Woodlands Dairy commissions biomass boilers to reduce climate emissions

Production offices. Photo: Woodlands Dairy

Production offices. Photo: Woodlands Dairy

Published Jun 19, 2023


Woodlands Dairy, based in Humansdorp in the Eastern Cape, has commissioned a second biomass boiler. This will further increase its use of renewable energy and reduce the dairy manufacturer's carbon emissions.

Woodlands Dairy sustainability manager André Adendorff said that “the first biomass boiler was commissioned in 2016 with the main objective of reducing heavy fuel oil (HFO) and electricity usage to generate steam for the plant.”

By switching over to a biomass boiler, the company, which produces the well-known First Choice milk, reduced its electric boiler consumption by 40% and HFO consumption by 83%.

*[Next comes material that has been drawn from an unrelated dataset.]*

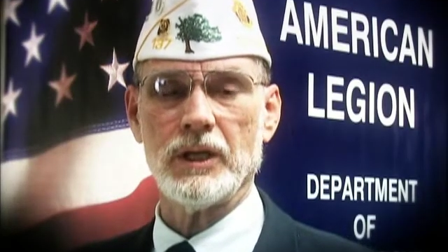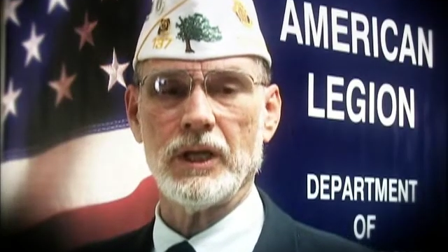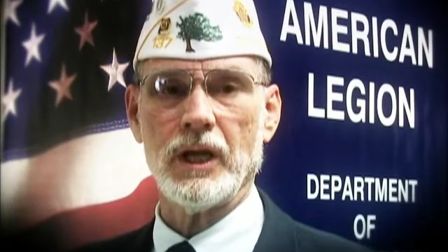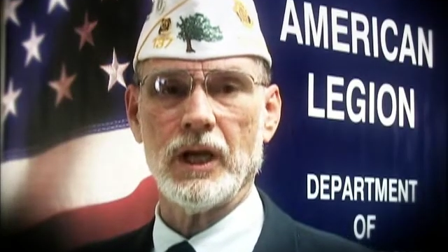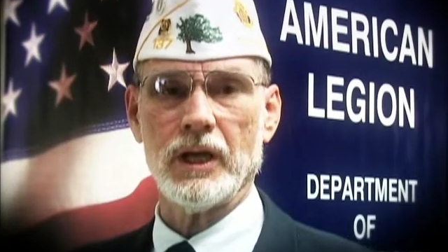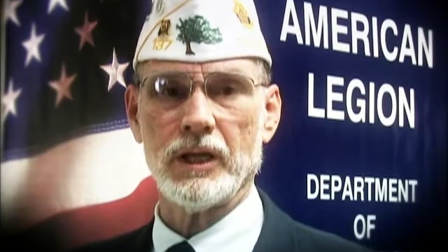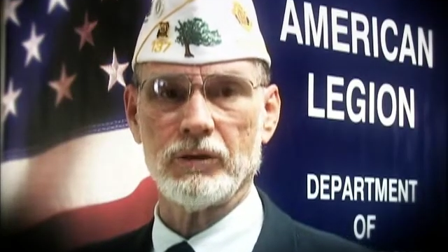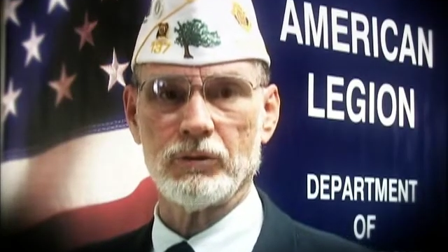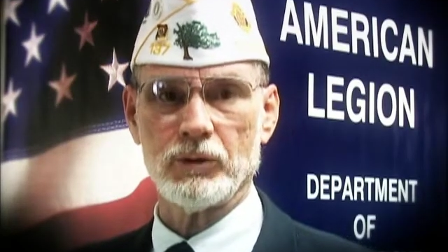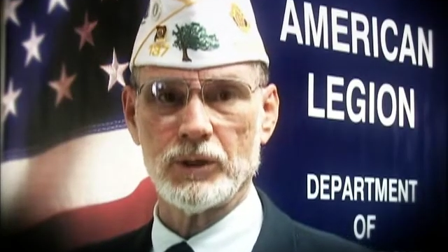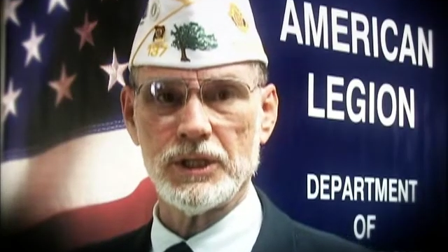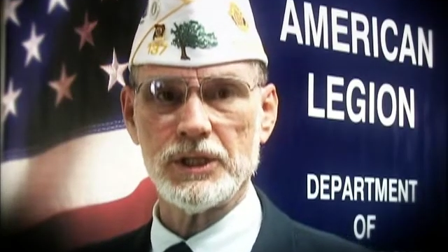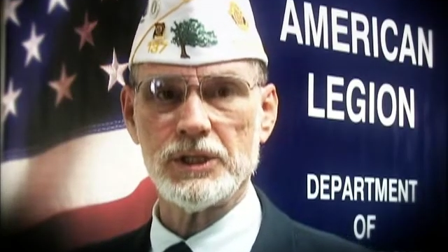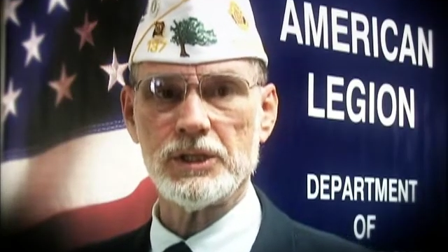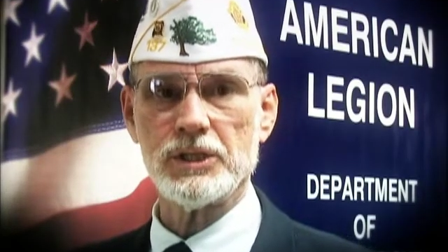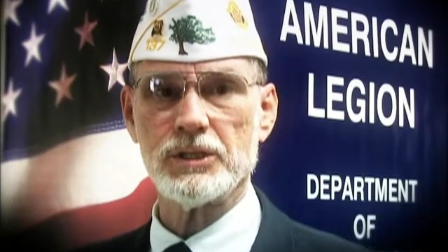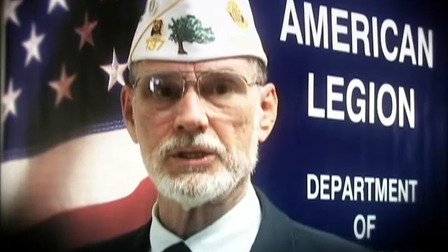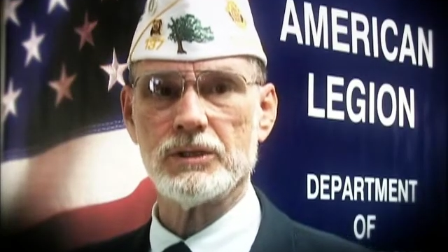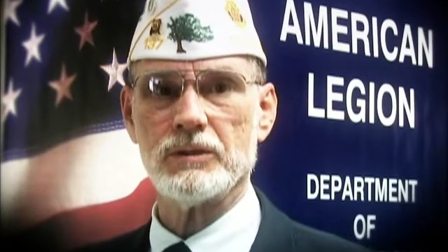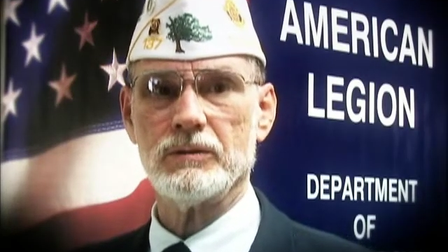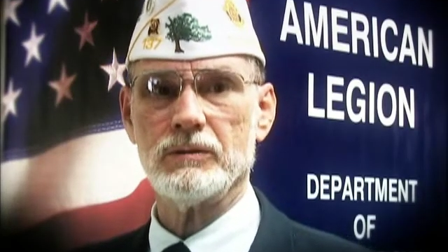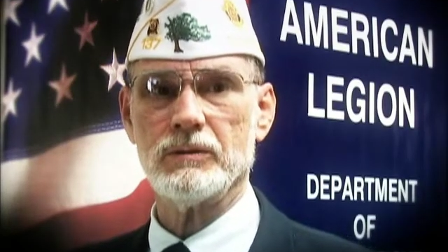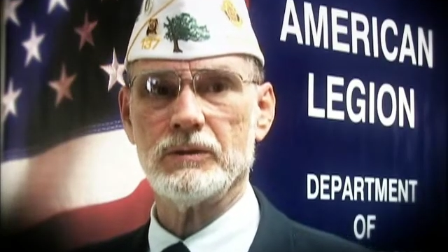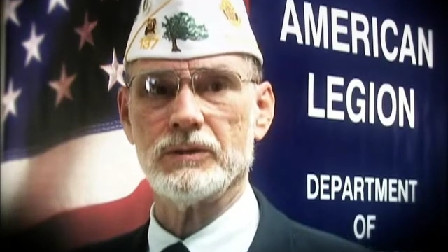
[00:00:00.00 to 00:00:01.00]
the honorees
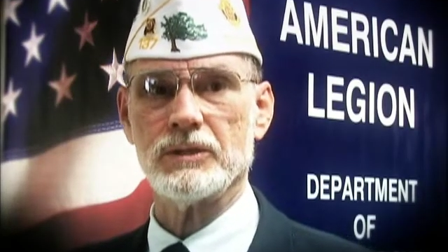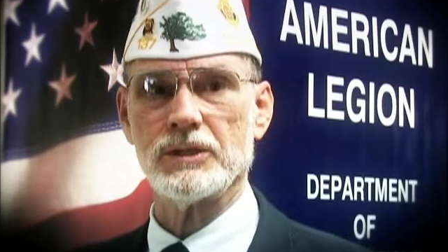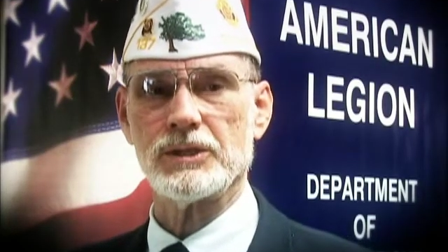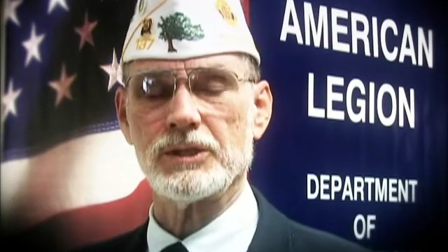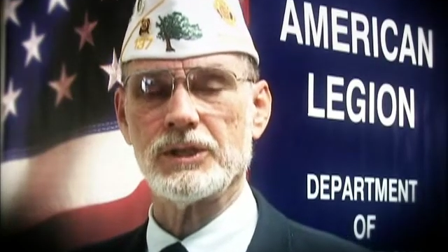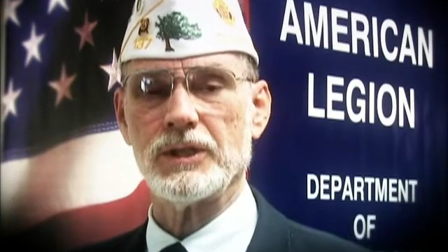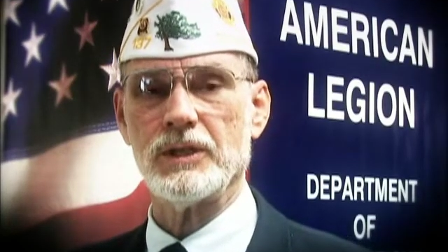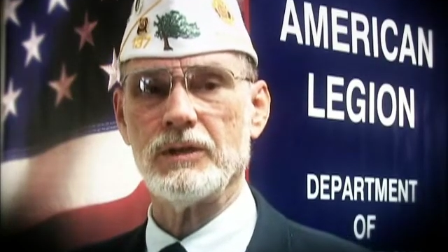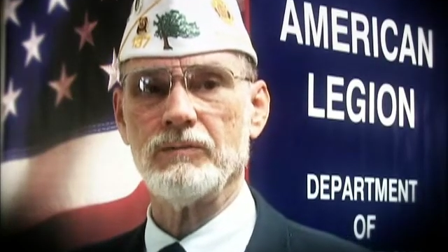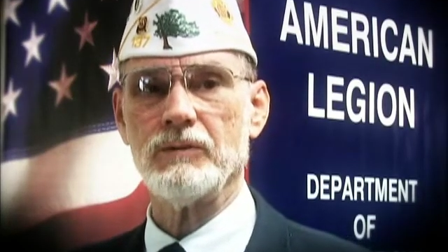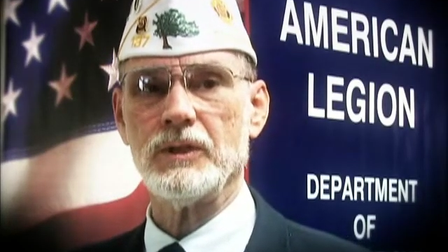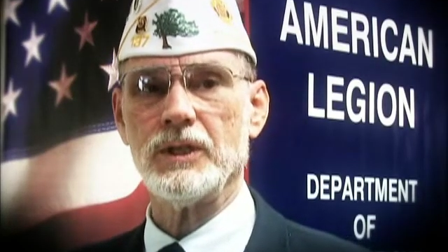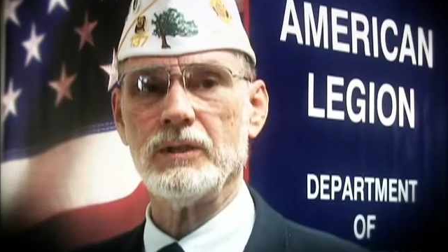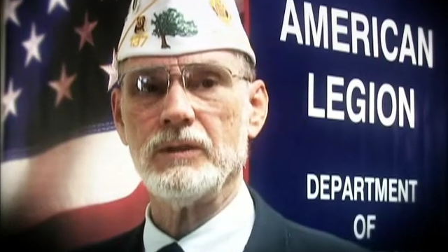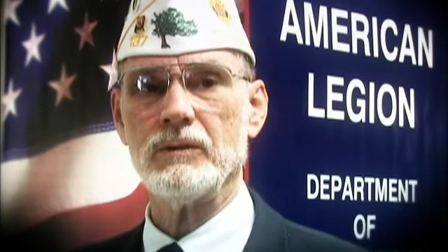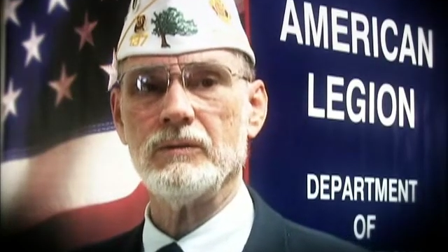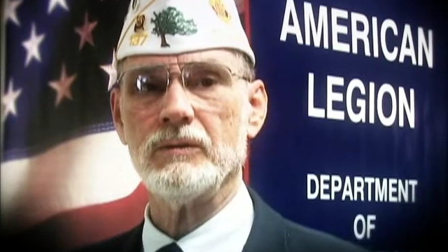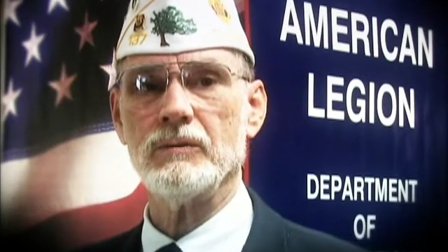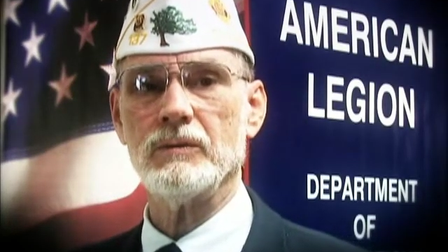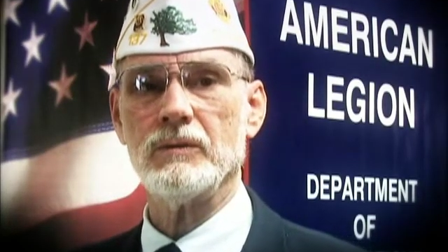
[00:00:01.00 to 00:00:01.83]
this evening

"The second biomass boiler will further reduce our HFO usage by approximately 31% and result in an increase in biomass of approximately 10.7%. The obvious benefit of moving to renewable energy sources for steam generation is the impressive reduction in carbon emissions,” said Adendorff.

The boiler, nicknamed Bessie, produces steam, with the Woodlands Dairy team ironing out standard commissioning issues.

The company said that the boilers aim to generate a base load of steam to mitigate the risk of disruption to operations. This is when a traditionally powered steam plant fails. If the projected reduction of approximately 31% in fossil fuel (HFO) is achieved, the plants’ carbon emissions will be reduced by approximately 1046 t/CO2e per year.

Biomass fuel, consisting of wet sawdust and chipped timber waste, will be sourced from a local timber company, MTO. This company is situated 70 km away from Woodlands Dairy.

“Sourcing local renewable biomass reduces emissions caused by biomass transportation. It also ensures working opportunities for the local labour force, generating economic growth for the community,” Adendorff said.

Biomass boilers add to the company’s already strong sustainability efforts. This includes solar panels supplementing the plant's energy needs as well as water recycling which reduces the burden on municipal water supplies.